Son mari, Basianus Cak, était traité au troisième étage de l'hôpital de Ruteng pour une maladie cardiaque et pulmonaire, ainsi que du diabète. "Le lit s'est presque retourné. Les tables et tout ce qui était dessus, et aussi sur les placards, tout est tombé et s'est répandu partout", décrit-elle.
"On paniquait. Quand le tremblement s'est un peu affaibli, on a tout de suite poussé le lit et on l'a conduit (son mari) dehors", raconte Mme Nius.
Des débris bloquaient la voie, mais la famille a réussi à se frayer un chemin grâce à l'aide d'autres personnes.
"J'ai simplement prié: +Dieu, si vous nous donnez une nouvelle chance de vivre, pitié, ouvrez un chemin pour nous+", et "il nous a donné une autre chance".
Après la secousse, les autorités avaient initialement lancé une alerte au tsunami, rapidement levée. Mais environ 2.000 habitants de Florès ont quand-même évacué.
Beaucoup sont restés dehors toute la nuit, de crainte que les répliques ne fassent s'effondrer des bâtiments déjà fragilisés.
- "Certains ont sauté par les fenêtres" -
A l'extérieur de l'hôpital de Ruteng, des dizaines de patients ont trouvé refuge dans des tentes.
Tonsianus Sambang rendait visite à sa mère, prise en charge pour une hémorragie intracérébrale, quand la terre a tremblé.
"Donc, on s'est tous mis à paniquer, certains ont sauté par les fenêtres, d'autres ont couru dehors", raconte le coiffeur de 31 ans à l'AFP.
"Des choses tombaient partout, donc notre première priorité à ce moment-là était de trouver comment évacuer les patients et les faire sortir de cette pièce. Les murs s'effondraient, des débris tombaient, et des objets étaient répandus sur le sol".
Il dit avoir été "très inquiet" au sujet de possibles répliques, alors que sa mère et d'autres malades étaient contraints de dormir dehors.
Le trentenaire en a appelé au gouvernement pour que des fournitures de tous types soient distribuées aussi vite que possible.
La Croix-Rouge et le Croissant-Rouge ont affirmé que les préparatifs étaient en cours pour apporter de l'aide à quelque 2.000 personnes déplacées dans des refuges temporaires.

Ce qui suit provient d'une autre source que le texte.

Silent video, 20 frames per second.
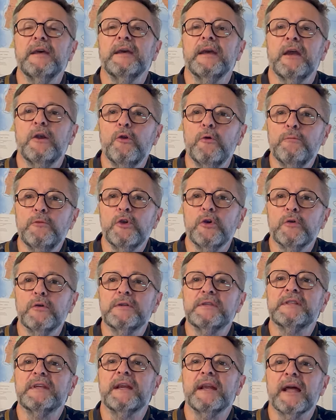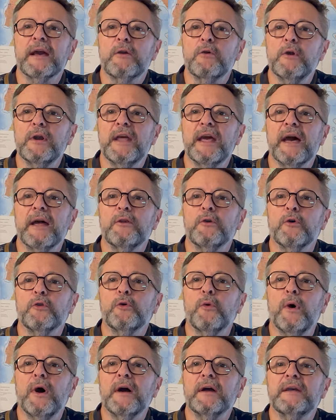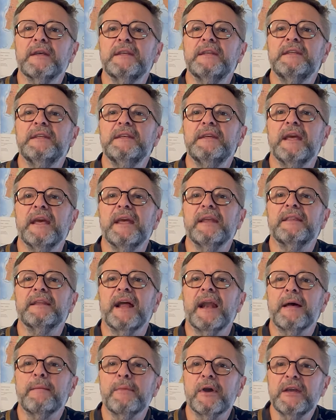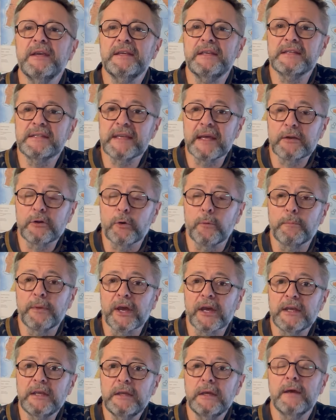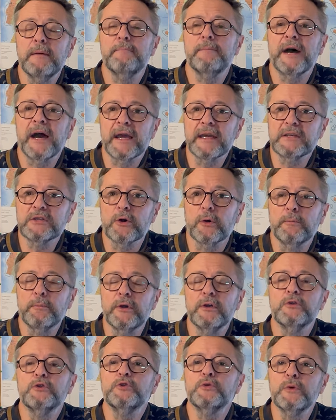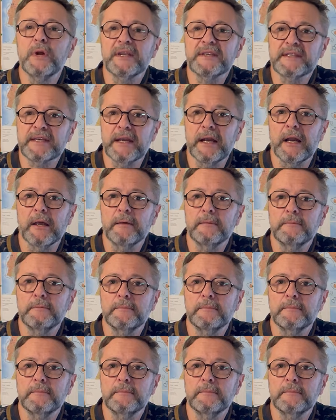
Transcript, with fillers: Et le mieux, c'est de la coller à un endroit qui est à l'abri des intempéries, par exemple sous la selle.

Le gouvernement a, lui, envoyé 50.000 kits, soit 275 tonnes d'aide humanitaire. De son côté, l'Union européenne a proposé de mettre à disposition ses satellites d'observation Copernicus Earth, utiles pour la reconnaissance de terrain et la localisation de possibles victimes.

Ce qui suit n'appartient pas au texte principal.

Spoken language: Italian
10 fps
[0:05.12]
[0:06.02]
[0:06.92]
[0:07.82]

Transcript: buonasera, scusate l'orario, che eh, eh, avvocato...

Le personnel de l'hôpital de Ruteng devait quant à lui composer avec un afflux de personnes blessées directement par le séisme, comme Yoktafiana Sinar.
"La blessure que j'ai à la tête s'améliore, mais ma jambe me fait toujours mal. Elle s'est cassée quand la maison s'est effondrée sur moi", relate à l'AFP la femme de 40 ans, employée dans un restaurant.

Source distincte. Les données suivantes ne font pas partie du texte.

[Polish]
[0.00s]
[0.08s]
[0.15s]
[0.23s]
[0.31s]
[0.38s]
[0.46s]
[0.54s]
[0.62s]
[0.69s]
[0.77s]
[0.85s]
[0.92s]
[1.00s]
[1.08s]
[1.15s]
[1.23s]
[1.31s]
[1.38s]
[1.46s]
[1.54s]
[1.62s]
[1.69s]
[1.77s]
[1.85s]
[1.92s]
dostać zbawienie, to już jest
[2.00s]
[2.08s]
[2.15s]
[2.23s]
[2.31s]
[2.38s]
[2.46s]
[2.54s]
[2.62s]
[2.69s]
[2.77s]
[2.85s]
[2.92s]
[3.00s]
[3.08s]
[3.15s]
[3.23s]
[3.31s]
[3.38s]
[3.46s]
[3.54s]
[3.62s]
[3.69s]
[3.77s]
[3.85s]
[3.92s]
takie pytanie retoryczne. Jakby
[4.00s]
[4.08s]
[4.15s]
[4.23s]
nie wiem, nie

"Il était six heures du matin. J'allais prendre une douche et me préparer pour le travail quand le séisme a frappé. Mes petits-enfants étaient dehors, donc j'ai couru pour les sauver. J'ai mis mes petits-enfants à l'abri sous mon ventre, et c'est moi qui ai été touchée quand la maison s'est écroulée".
Selon les secours, près de 160 maisons, des dizaines d'infrastructures d'éducation et de santé, ainsi que d'autres bâtiments publics ont été endommagés.